Everything from the line containing "[0:01.20-0:01.40]" through the last line of the records below should be printed exactly, please, and nothing else.
▬▬▬▬▬▬
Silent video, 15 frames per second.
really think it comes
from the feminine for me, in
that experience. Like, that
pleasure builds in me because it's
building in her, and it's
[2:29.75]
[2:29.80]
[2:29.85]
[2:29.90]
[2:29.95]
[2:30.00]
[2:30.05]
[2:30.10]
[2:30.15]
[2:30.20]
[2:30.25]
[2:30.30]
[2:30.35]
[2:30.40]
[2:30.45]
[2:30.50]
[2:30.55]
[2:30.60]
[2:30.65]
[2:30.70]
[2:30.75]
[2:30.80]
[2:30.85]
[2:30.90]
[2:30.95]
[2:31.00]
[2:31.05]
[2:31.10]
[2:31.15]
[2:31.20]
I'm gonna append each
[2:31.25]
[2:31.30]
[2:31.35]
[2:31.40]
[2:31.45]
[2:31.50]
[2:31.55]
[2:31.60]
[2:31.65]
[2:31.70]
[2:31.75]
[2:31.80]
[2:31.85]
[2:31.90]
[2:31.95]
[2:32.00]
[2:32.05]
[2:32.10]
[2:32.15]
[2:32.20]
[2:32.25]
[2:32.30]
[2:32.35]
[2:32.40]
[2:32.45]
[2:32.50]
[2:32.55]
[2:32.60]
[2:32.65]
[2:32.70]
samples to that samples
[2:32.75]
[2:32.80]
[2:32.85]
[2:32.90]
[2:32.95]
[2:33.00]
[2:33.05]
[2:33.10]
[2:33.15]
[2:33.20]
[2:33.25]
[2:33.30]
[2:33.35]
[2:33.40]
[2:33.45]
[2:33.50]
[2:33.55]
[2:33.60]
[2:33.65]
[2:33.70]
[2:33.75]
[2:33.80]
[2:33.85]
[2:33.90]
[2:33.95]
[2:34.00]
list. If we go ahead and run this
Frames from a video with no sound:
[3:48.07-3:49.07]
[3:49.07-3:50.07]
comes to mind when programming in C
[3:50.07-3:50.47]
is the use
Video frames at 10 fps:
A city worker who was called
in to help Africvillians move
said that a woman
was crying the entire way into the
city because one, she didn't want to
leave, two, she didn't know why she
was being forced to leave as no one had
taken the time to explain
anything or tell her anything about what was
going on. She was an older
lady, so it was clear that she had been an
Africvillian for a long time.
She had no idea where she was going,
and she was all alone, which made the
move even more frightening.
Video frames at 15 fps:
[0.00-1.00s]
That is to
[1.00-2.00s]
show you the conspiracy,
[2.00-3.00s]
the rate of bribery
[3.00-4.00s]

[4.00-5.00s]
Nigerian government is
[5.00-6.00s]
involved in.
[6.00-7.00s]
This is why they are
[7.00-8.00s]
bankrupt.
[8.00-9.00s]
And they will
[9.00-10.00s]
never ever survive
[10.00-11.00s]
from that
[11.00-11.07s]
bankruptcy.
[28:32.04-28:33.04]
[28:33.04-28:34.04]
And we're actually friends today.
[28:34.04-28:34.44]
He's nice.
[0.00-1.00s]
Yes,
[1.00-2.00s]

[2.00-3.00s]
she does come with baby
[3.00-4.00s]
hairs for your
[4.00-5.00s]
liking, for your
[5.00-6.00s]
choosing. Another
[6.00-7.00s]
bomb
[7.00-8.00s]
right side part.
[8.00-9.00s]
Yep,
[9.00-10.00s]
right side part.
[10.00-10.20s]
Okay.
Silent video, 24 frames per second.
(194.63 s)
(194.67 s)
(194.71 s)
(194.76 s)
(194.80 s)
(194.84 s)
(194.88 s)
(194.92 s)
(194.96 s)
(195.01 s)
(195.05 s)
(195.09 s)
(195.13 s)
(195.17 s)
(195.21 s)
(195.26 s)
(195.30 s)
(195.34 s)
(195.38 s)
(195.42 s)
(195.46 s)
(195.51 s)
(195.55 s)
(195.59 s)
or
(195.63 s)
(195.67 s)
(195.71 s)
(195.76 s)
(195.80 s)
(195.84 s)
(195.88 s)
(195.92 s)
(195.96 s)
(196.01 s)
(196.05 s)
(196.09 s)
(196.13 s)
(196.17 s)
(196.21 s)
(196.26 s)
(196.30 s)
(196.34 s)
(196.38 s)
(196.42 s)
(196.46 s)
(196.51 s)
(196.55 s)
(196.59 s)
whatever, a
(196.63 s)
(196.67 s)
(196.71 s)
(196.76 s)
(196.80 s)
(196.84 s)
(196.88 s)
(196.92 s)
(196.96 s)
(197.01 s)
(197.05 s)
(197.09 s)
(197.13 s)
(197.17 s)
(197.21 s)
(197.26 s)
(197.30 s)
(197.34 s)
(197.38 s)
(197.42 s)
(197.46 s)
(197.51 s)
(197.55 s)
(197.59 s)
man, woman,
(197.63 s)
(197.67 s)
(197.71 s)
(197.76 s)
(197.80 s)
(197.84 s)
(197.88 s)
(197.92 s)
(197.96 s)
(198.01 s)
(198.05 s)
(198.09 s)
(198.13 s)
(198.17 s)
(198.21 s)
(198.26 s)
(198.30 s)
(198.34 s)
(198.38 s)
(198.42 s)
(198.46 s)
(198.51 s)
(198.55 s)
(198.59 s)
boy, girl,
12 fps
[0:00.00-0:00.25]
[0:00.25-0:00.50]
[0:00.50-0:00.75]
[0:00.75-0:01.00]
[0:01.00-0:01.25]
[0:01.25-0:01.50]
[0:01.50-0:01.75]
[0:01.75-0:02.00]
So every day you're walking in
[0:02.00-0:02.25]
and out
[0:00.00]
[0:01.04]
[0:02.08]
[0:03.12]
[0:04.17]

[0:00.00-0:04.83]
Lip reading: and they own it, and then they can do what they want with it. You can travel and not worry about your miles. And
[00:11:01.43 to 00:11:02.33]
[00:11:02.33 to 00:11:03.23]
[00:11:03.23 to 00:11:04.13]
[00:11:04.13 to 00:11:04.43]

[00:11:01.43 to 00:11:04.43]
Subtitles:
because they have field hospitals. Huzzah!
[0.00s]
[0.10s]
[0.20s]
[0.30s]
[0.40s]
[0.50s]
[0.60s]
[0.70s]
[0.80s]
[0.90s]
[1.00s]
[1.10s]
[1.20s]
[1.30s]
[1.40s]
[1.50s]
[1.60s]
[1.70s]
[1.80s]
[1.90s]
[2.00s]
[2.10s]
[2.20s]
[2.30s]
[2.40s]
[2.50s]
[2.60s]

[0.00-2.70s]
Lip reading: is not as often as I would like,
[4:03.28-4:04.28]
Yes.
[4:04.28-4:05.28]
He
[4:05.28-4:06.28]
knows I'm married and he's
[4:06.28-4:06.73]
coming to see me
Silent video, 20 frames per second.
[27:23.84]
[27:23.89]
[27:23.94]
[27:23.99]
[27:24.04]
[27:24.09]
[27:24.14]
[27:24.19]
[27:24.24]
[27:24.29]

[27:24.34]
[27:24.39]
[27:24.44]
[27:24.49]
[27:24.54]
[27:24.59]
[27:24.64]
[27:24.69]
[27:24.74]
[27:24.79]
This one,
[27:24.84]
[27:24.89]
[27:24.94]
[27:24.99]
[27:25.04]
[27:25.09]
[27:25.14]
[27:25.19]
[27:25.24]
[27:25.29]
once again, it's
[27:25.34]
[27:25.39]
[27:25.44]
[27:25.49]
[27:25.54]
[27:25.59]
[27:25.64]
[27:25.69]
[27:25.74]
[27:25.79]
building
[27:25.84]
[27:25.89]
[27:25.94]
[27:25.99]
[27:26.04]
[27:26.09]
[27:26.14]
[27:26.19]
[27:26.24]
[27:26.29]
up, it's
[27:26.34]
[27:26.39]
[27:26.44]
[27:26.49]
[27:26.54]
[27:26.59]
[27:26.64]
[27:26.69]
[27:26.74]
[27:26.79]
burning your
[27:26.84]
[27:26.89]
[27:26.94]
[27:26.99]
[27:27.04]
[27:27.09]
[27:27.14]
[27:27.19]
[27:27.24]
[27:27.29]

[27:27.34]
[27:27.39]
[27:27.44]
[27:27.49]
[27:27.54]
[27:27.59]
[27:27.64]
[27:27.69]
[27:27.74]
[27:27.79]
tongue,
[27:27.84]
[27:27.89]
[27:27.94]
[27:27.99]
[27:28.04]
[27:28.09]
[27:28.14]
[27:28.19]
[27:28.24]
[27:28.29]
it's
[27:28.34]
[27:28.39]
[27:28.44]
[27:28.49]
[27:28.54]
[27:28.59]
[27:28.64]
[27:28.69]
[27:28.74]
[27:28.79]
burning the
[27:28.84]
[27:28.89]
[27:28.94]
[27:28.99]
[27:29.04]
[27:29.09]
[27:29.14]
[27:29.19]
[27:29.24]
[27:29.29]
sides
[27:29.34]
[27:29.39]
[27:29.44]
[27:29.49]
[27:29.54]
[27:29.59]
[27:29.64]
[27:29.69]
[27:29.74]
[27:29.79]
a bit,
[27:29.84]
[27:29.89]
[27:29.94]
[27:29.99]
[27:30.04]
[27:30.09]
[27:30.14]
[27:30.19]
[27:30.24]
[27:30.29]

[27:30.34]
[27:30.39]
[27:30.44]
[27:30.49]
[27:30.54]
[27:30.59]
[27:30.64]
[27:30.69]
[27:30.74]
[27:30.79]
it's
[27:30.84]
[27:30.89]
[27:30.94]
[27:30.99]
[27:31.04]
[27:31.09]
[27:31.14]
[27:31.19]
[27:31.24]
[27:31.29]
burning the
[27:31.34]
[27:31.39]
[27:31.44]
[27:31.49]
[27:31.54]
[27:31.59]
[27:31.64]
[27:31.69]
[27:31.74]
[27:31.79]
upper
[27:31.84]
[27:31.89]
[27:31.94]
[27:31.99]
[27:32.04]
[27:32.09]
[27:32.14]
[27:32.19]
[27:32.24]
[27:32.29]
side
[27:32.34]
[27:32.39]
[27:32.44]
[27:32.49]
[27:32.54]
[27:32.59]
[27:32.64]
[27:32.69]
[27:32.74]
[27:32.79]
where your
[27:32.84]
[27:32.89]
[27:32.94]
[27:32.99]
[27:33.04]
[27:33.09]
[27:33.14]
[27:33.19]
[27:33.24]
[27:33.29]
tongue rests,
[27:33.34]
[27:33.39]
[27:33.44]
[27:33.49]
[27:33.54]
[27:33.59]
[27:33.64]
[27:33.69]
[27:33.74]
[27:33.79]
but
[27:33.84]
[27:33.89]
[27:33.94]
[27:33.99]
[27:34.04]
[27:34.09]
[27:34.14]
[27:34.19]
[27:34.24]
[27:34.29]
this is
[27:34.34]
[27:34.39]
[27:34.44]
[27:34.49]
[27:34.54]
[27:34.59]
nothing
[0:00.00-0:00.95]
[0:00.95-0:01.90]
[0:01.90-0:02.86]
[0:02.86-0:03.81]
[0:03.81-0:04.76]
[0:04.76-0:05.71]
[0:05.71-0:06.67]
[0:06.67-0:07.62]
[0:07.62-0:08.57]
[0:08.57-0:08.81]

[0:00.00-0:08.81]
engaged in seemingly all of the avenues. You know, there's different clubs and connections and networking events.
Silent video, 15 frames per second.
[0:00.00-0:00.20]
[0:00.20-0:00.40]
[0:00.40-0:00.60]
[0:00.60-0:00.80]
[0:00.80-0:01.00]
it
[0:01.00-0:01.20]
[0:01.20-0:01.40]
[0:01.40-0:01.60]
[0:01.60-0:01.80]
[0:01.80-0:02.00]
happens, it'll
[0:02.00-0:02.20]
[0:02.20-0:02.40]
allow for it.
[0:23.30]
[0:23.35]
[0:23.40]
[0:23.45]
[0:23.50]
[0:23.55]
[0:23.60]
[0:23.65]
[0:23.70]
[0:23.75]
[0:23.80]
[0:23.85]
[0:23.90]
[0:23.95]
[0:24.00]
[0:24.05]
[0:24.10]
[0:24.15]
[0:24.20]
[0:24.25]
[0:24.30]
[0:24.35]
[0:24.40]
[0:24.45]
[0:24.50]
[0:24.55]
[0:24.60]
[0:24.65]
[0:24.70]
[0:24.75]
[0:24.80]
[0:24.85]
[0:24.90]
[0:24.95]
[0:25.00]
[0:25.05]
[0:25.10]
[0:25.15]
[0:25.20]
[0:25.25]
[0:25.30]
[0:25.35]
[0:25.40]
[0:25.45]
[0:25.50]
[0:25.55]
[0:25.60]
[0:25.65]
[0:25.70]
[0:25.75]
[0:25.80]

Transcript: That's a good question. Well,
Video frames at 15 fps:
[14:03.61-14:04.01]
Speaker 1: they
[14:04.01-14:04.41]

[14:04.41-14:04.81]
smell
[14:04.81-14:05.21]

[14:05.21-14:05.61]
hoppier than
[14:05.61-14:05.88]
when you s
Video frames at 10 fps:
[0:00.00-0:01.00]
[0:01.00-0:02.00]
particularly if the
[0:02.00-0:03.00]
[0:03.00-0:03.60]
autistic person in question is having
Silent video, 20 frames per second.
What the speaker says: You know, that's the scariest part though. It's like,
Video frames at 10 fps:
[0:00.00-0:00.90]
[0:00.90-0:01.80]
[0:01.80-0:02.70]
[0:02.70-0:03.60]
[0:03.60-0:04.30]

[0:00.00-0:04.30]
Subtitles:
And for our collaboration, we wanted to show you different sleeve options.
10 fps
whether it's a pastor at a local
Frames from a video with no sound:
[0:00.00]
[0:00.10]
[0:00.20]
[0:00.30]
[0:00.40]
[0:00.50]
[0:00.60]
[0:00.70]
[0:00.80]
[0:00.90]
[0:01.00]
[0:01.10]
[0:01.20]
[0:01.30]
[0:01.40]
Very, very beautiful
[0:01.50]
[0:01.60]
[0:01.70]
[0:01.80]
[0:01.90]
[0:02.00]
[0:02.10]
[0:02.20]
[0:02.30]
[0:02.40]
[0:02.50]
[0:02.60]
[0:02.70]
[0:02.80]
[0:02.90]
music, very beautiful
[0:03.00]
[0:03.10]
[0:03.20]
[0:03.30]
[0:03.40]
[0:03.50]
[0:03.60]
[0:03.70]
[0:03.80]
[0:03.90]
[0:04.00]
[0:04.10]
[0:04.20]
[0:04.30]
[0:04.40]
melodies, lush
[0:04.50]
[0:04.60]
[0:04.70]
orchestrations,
▬▬▬▬▬▬
→ **Exercise output**
[0:01.20-0:01.40]
[0:01.40-0:01.60]
[0:01.60-0:01.80]
[0:01.80-0:02.00]
happens, it'll
[0:02.00-0:02.20]
[0:02.20-0:02.40]
allow for it.
[0:23.30]
[0:23.35]
[0:23.40]
[0:23.45]
[0:23.50]
[0:23.55]
[0:23.60]
[0:23.65]
[0:23.70]
[0:23.75]
[0:23.80]
[0:23.85]
[0:23.90]
[0:23.95]
[0:24.00]
[0:24.05]
[0:24.10]
[0:24.15]
[0:24.20]
[0:24.25]
[0:24.30]
[0:24.35]
[0:24.40]
[0:24.45]
[0:24.50]
[0:24.55]
[0:24.60]
[0:24.65]
[0:24.70]
[0:24.75]
[0:24.80]
[0:24.85]
[0:24.90]
[0:24.95]
[0:25.00]
[0:25.05]
[0:25.10]
[0:25.15]
[0:25.20]
[0:25.25]
[0:25.30]
[0:25.35]
[0:25.40]
[0:25.45]
[0:25.50]
[0:25.55]
[0:25.60]
[0:25.65]
[0:25.70]
[0:25.75]
[0:25.80]

Transcript: That's a good question. Well,
Video frames at 15 fps:
[14:03.61-14:04.01]
Speaker 1: they
[14:04.01-14:04.41]

[14:04.41-14:04.81]
smell
[14:04.81-14:05.21]

[14:05.21-14:05.61]
hoppier than
[14:05.61-14:05.88]
when you s
Video frames at 10 fps:
[0:00.00-0:01.00]
[0:01.00-0:02.00]
particularly if the
[0:02.00-0:03.00]
[0:03.00-0:03.60]
autistic person in question is having
Silent video, 20 frames per second.
What the speaker says: You know, that's the scariest part though. It's like,
Video frames at 10 fps:
[0:00.00-0:00.90]
[0:00.90-0:01.80]
[0:01.80-0:02.70]
[0:02.70-0:03.60]
[0:03.60-0:04.30]

[0:00.00-0:04.30]
Subtitles:
And for our collaboration, we wanted to show you different sleeve options.
10 fps
whether it's a pastor at a local
Frames from a video with no sound:
[0:00.00]
[0:00.10]
[0:00.20]
[0:00.30]
[0:00.40]
[0:00.50]
[0:00.60]
[0:00.70]
[0:00.80]
[0:00.90]
[0:01.00]
[0:01.10]
[0:01.20]
[0:01.30]
[0:01.40]
Very, very beautiful
[0:01.50]
[0:01.60]
[0:01.70]
[0:01.80]
[0:01.90]
[0:02.00]
[0:02.10]
[0:02.20]
[0:02.30]
[0:02.40]
[0:02.50]
[0:02.60]
[0:02.70]
[0:02.80]
[0:02.90]
music, very beautiful
[0:03.00]
[0:03.10]
[0:03.20]
[0:03.30]
[0:03.40]
[0:03.50]
[0:03.60]
[0:03.70]
[0:03.80]
[0:03.90]
[0:04.00]
[0:04.10]
[0:04.20]
[0:04.30]
[0:04.40]
melodies, lush
[0:04.50]
[0:04.60]
[0:04.70]
orchestrations,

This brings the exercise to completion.